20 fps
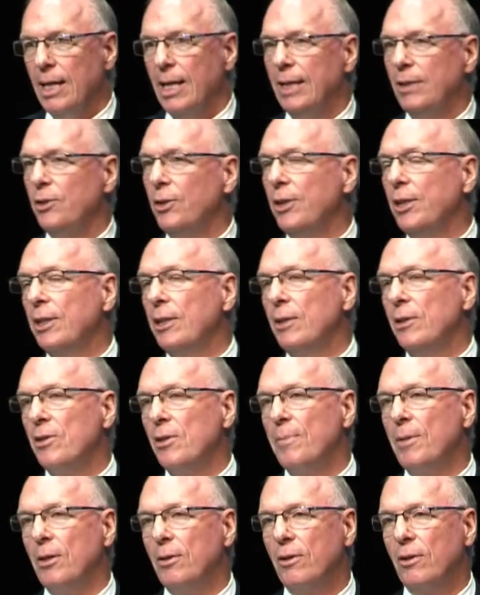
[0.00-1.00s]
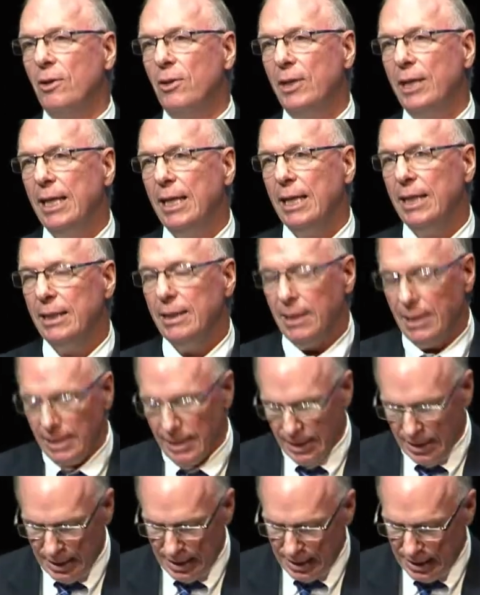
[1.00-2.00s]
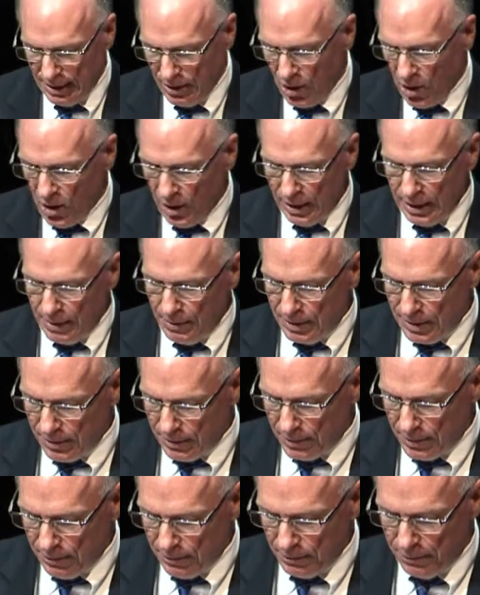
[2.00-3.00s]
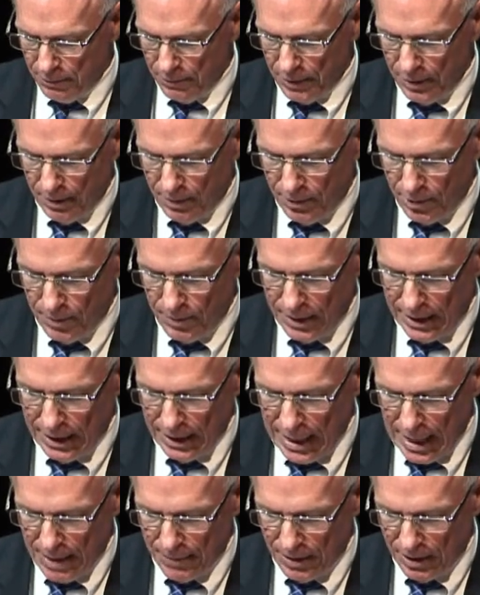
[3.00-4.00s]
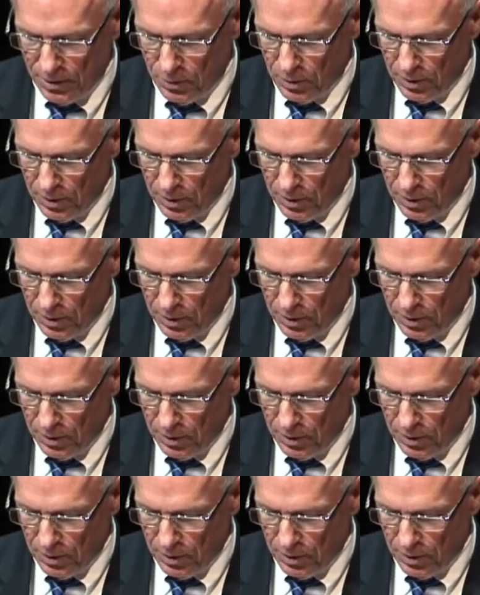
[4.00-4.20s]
nuclear is about 30, all limits of thermodynamics.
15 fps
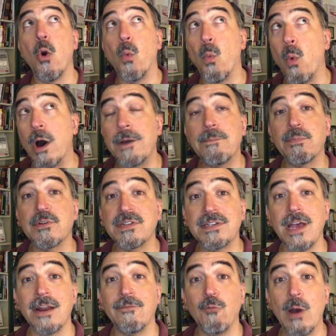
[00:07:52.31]

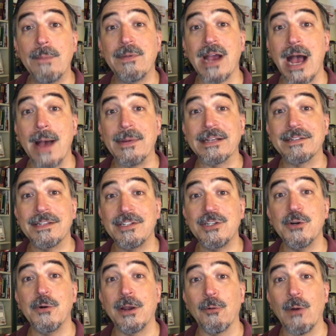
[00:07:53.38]
1% of webcomics is
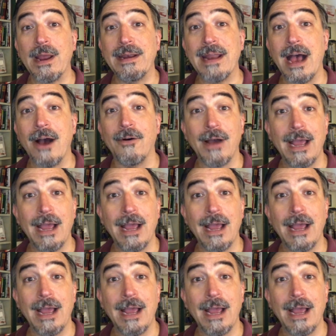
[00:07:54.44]
doing right now.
***
Task objective
The data above are to be repeated word for word, with any pictures left out.

Finished task
20 fps
[0.00-1.00s]
[1.00-2.00s]
[2.00-3.00s]
[3.00-4.00s]
[4.00-4.20s]
nuclear is about 30, all limits of thermodynamics.
15 fps
[00:07:52.31]

[00:07:53.38]
1% of webcomics is
[00:07:54.44]
doing right now.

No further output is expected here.